- Genre: Drama
- Based on: The Telki. A Story of Unreal Love by Sergey Minaev
- Written by: Dmitry Abezyayev Marusya Trubnikova Victoria Ostrovskaya
- Directed by: Maria Agranovich
- Starring: Miloš Biković Lyubov Aksyonova Oksana Akinshina Paulina Andreeva Aleksey Kravchenko Victoria Tolstoganova
- Music by: Vadim Maevsky Alexander Turkunov
- Country of origin: Russia
- Original language: Russian
- No. of seasons: 1
- No. of episodes: 8

Production
- Executive producers: Danila Sharapov Pyotr Anurov Vyacheslav Murugov
- Producers: Zhora Kryzhovnikov Sergey Minaev Fyodor Bondarchuk
- Cinematography: Dmitry Karnachik
- Running time: 41 minutes
- Production company: Mediaslovo

Original release
- Network: more.tv Wink STS
- Release: February 24 – April 14, 2022

= The Telki =

The Telki (The Тёлки) is a Russian dramatic television miniseries that premiered in 2022.
It was directed by Maria Agranovich and is based on the novel The Telki. A Story of Unreal Love by Sergey Minaev.
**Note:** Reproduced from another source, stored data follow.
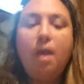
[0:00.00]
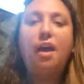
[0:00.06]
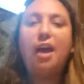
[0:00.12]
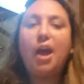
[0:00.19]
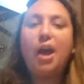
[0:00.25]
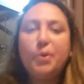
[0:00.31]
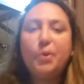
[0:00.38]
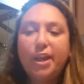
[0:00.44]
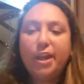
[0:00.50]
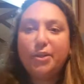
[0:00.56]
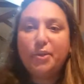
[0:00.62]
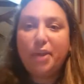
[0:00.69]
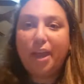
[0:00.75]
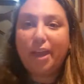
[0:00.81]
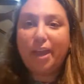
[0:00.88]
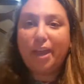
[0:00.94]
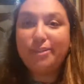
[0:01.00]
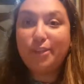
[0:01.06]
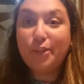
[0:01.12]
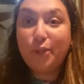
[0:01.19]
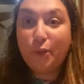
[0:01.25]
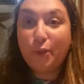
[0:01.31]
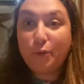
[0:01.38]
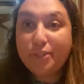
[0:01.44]
Okay, you guys,
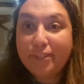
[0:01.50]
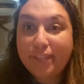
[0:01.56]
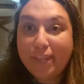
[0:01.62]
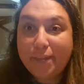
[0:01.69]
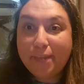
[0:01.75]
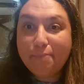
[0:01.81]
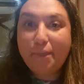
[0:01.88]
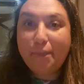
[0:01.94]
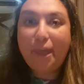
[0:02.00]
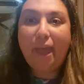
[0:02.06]
go to sleep.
The series stars Miloš Biković, Lyubov Aksyonova, Oksana Akinshina, and Paulina Andreeva in the lead roles.

== Plot ==
The series is based on Sergey Minaev’s novel The Tёлки. A Story of Unreal Love, with the story updated to the present day.
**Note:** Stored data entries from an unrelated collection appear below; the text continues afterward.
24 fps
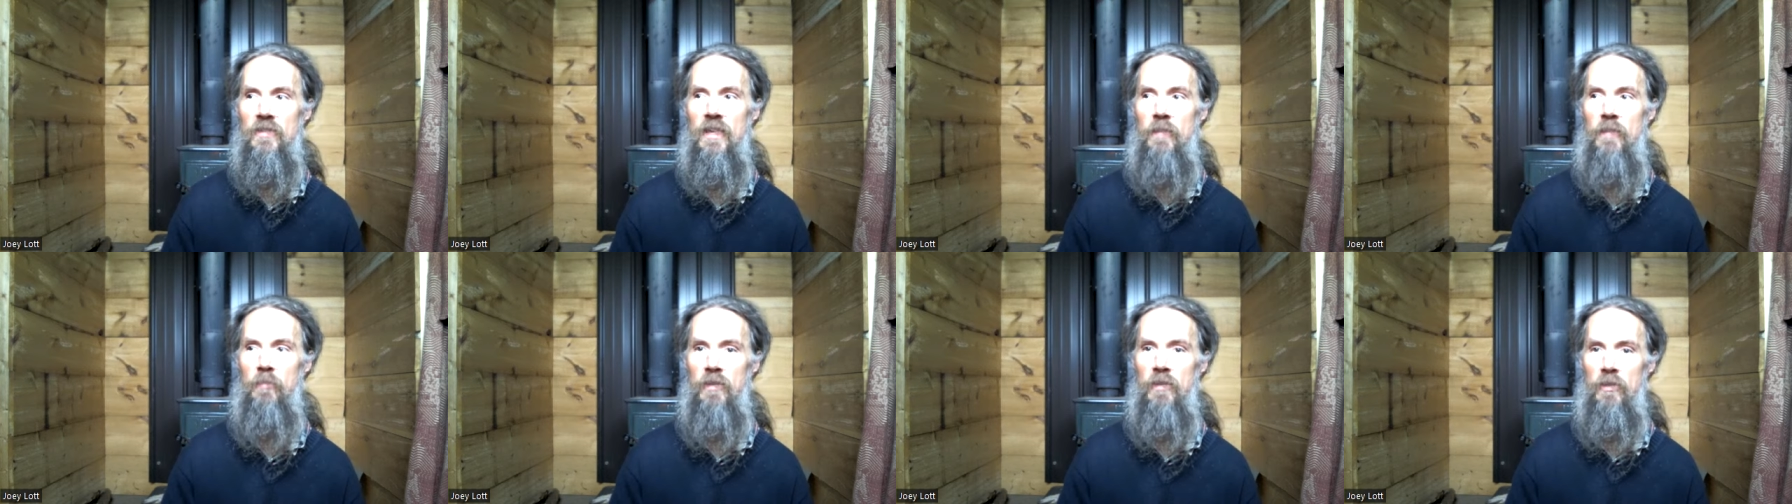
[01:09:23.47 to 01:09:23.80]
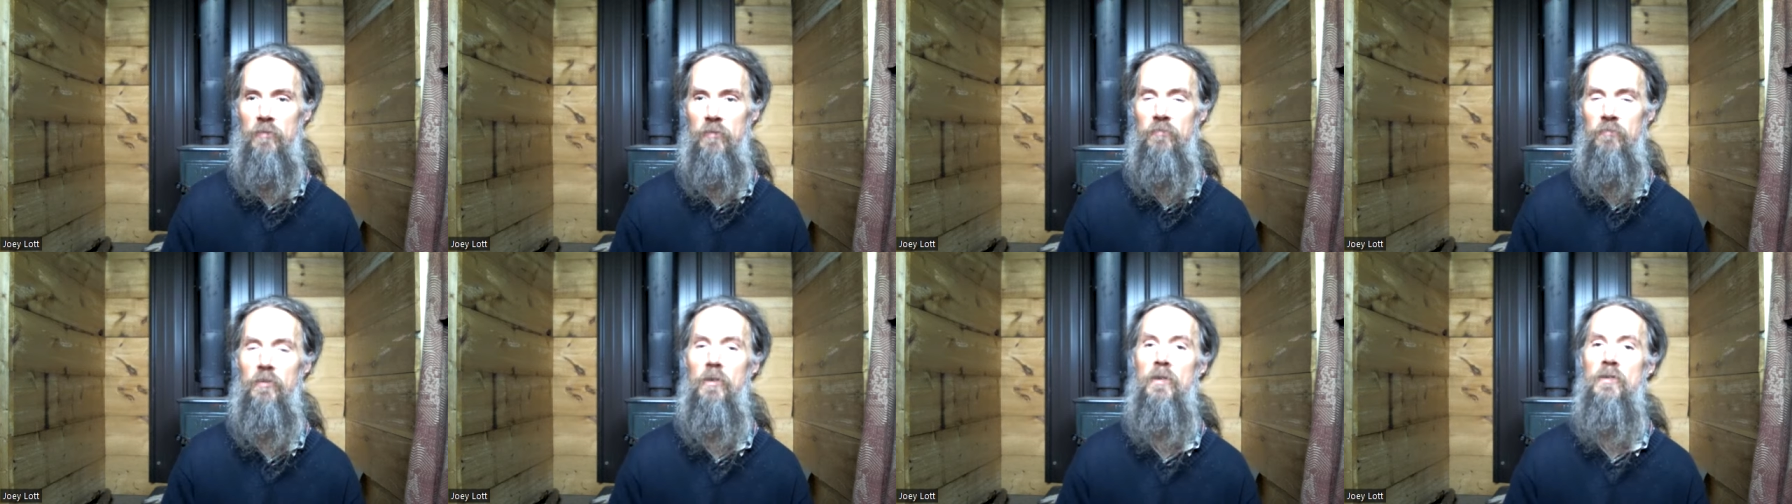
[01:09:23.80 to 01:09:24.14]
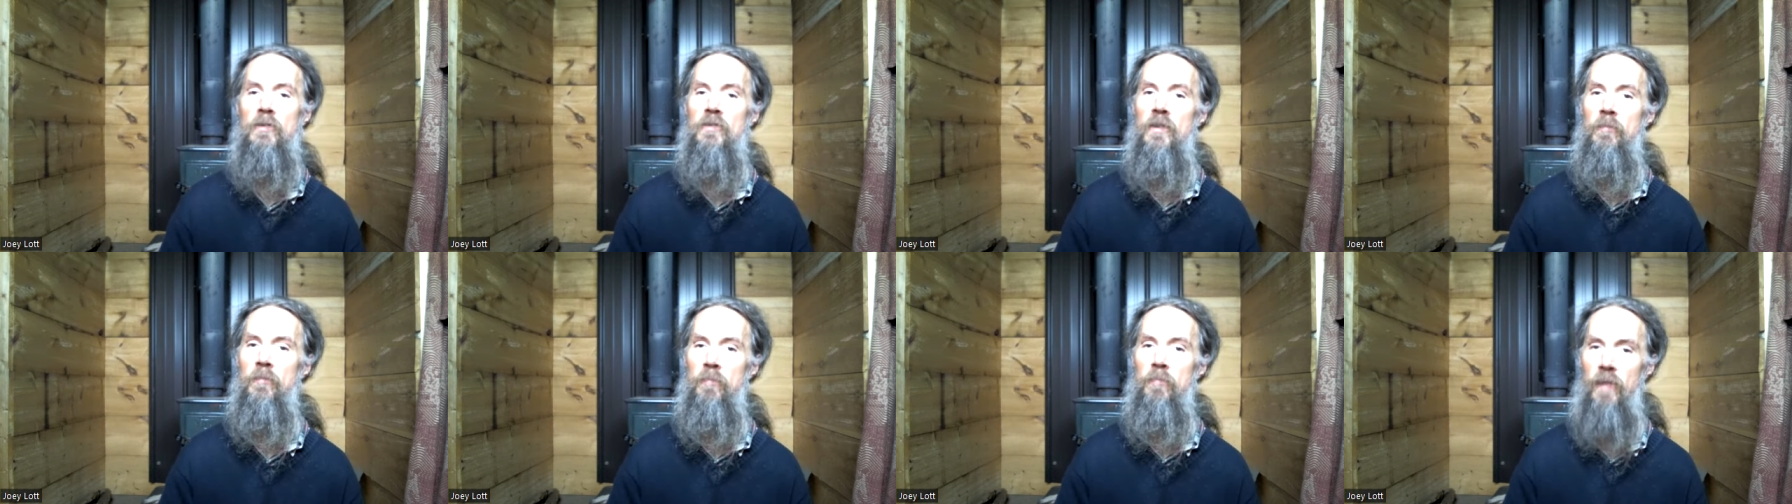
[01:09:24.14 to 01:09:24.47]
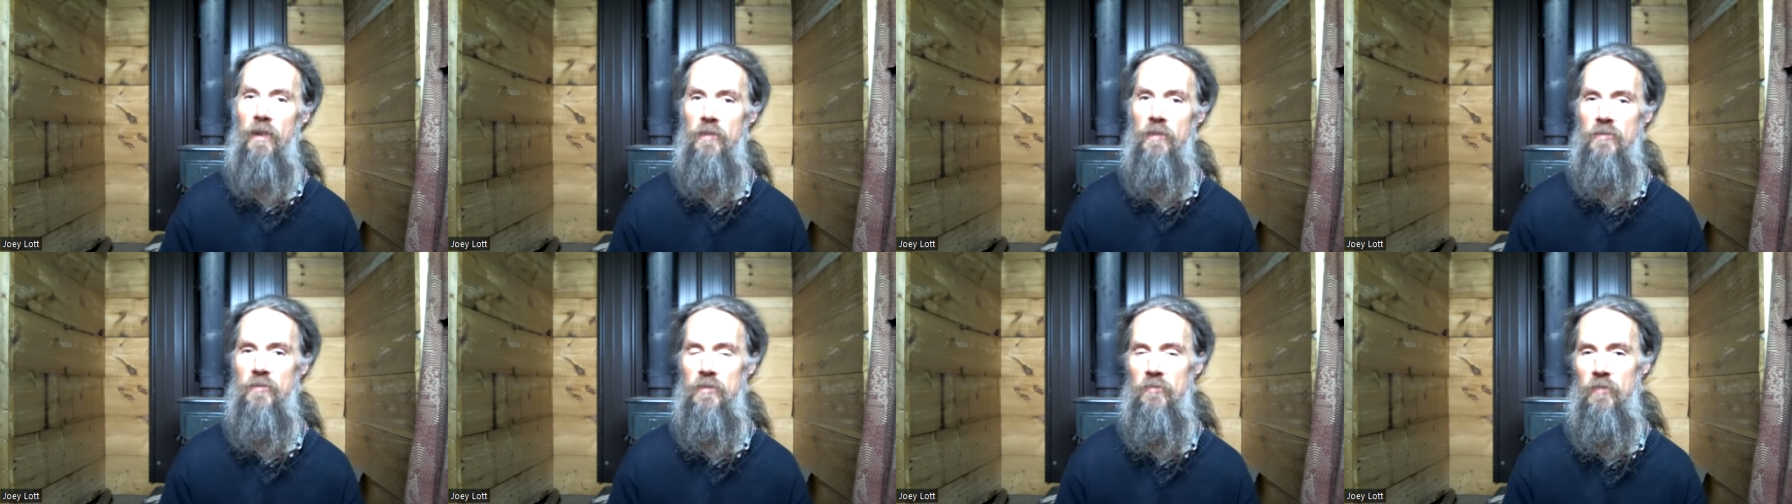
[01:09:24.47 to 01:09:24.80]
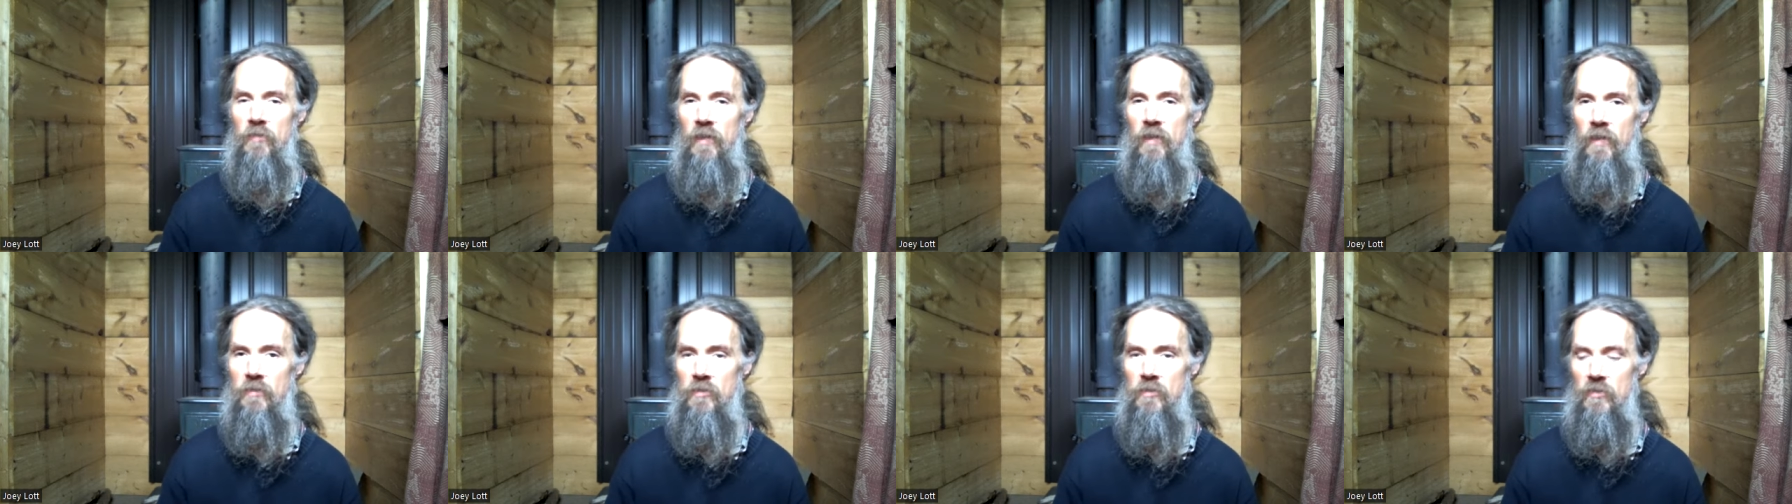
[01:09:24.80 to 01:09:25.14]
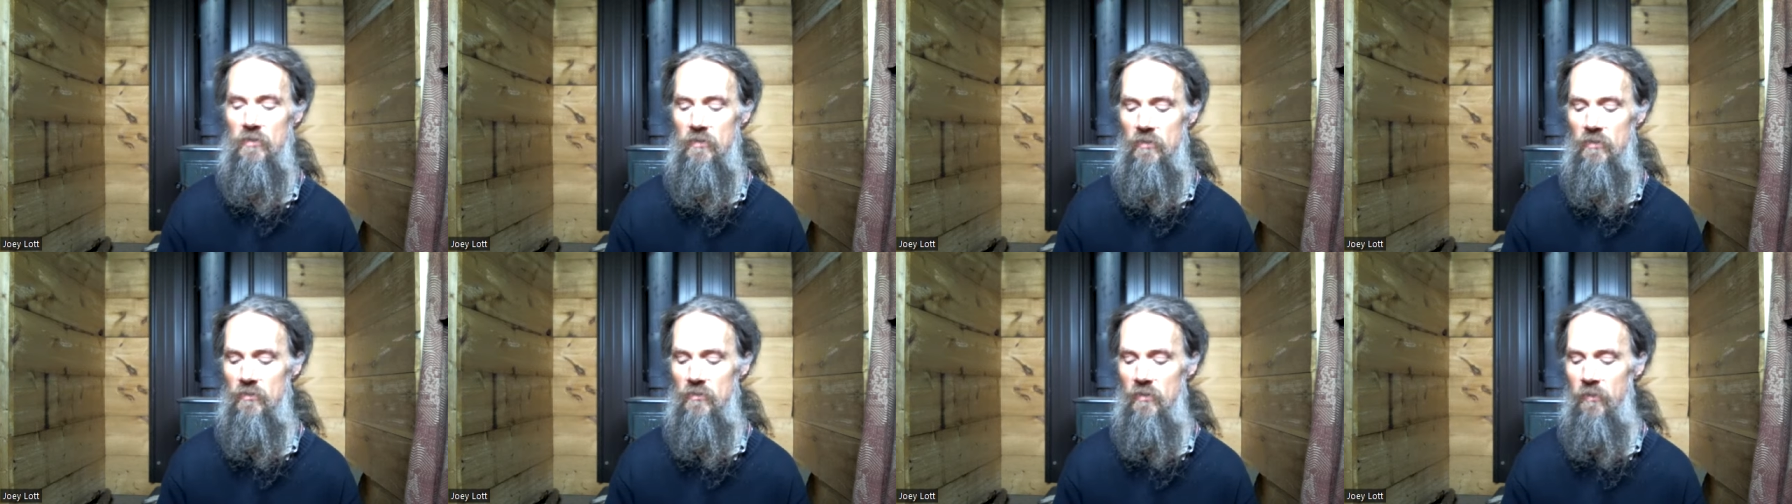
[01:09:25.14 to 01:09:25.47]
keeping your focus on positive
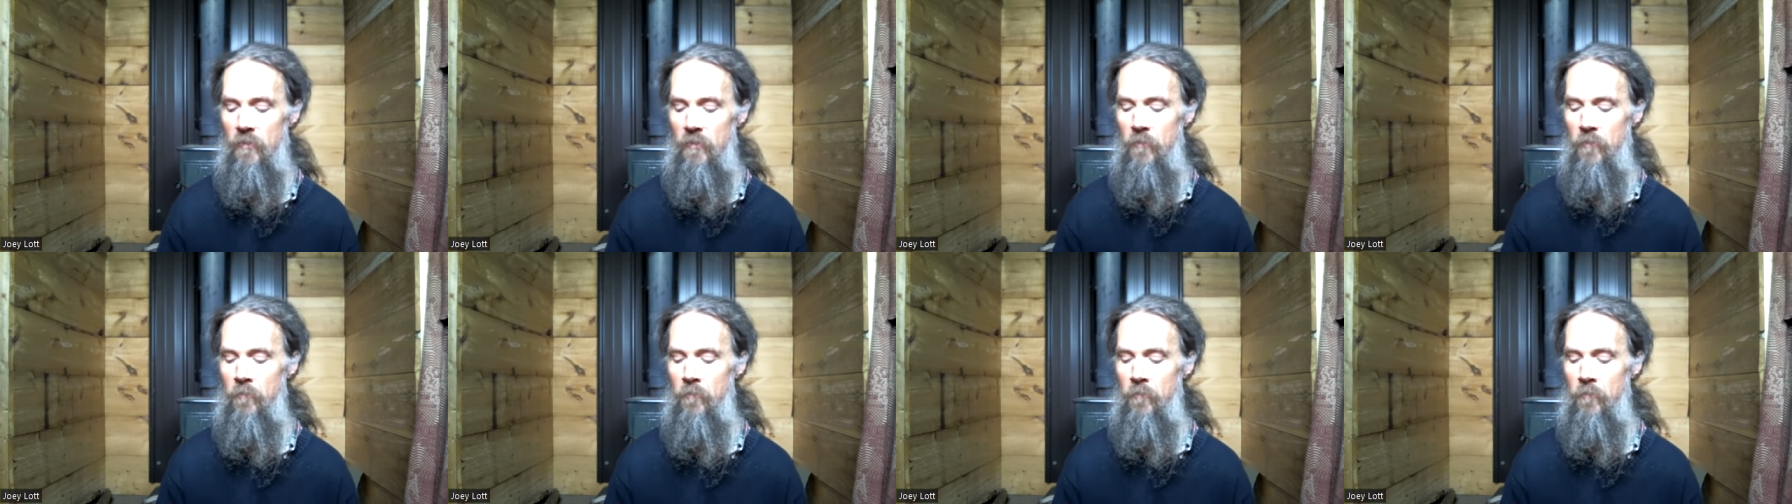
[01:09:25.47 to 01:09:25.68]
consciousness.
The protagonist, Andrey Mirkin, is the head of a successful PR agency whose comfortable life begins to collapse after an intimate video featuring him is leaked online.

== Episodes ==

| No. | Description | Original air date |
|---|---|---|
| 1 | To become part of Moscow’s elite, PR agency head Andrey Mirkin is used to seducing, deceiving, and exploiting women. Destroying others’ lives has always helped him get what he wants—until someone decides to destroy his. | February 24, 2022 |
| 2 | Police begin investigating Varya’s disappearance, while the loss of a major tender forces Mirkin to urgently look for money. | March 3, 2022 |
| 3 | Mirkin is detained, and only a new acquaintance can help him. Lena tries to cope with infidelity, while Zhenya, after receiving money, stops answering calls. | March 10, 2022 |
| 4 | Andrey discovers that he no longer exists: his social media profiles are deleted, his phone is blocked, and everything happening to him begins to feel like part of a carefully orchestrated plan. | March 17, 2022 |
| 5 | Varya returns to Moscow, making the situation even more confusing—not only for Mirkin, but also for the investigators. | March 24, 2022 |
| 6 | A new tragedy shocks everyone involved in Andrey’s story. Rita takes a radical step in her struggle against Tayozhny, while Varya’s romance seems too perfect to be real. | March 31, 2022 |
| 7 | Mirkin and Tayozhny team up in an attempt to turn the situation around. Details of the conspiracy against the PR executive begin to emerge. | April 7, 2022 |
| 8 | Mirkin learns who was behind everything that happened to him. He comes close to returning to his former life, but it remains unclear whether he can remain the same person. | April 14, 2022 |

== Cast ==
- Miloš Biković as Andrey Mirkin
- Lyubov Aksyonova as Vika, Andrey’s partner and friend
- Oksana Akinshina as Lena, Andrey’s wife
- Paulina Andreeva as Olga, a lawyer
- Victoria Tolstoganova as Zhenya, chair of a bank’s credit committee
- Aleksey Agranovich as Yuri Petrovich Tayozhny, chairman of a major corporation
- Aleksey Kravchenko as Boris Borisovich, Lena’s father
- Anna Slyu as Rita, Tayozhny’s wife
- Isabel Eydlen as Varya, Rita’s sister
- Maksim Stoyanov as Gubin
- Vlad Sokolovsky as Denis, Lena’s brother

== Production and reception ==
Filming began in Moscow in September 2021. The series was produced by Mediaslovo for NMG Studio.

The screenplay was written by Dmitry Abezyayev and Marusya Trubnikova, with Maria Agranovich serving as director.

The series premiered on February 24, 2022, on the streaming platforms more.tv and Wink.
On May 2, 2022, it aired on the STS television channel.

Critics were divided. Film.ru reviewer Gulnaz Davletshina praised the cast but criticized the focus on an unlikeable protagonist at the expense of more compelling female characters.

Sergey Efimov of Komsomolskaya Pravda noted that the series avoided the overt journalistic tone of the novel but described its themes as outdated and its setting as artificial.

Audience reactions were mixed, with praise for the detective storyline and ensemble cast, alongside criticism that the story felt dated.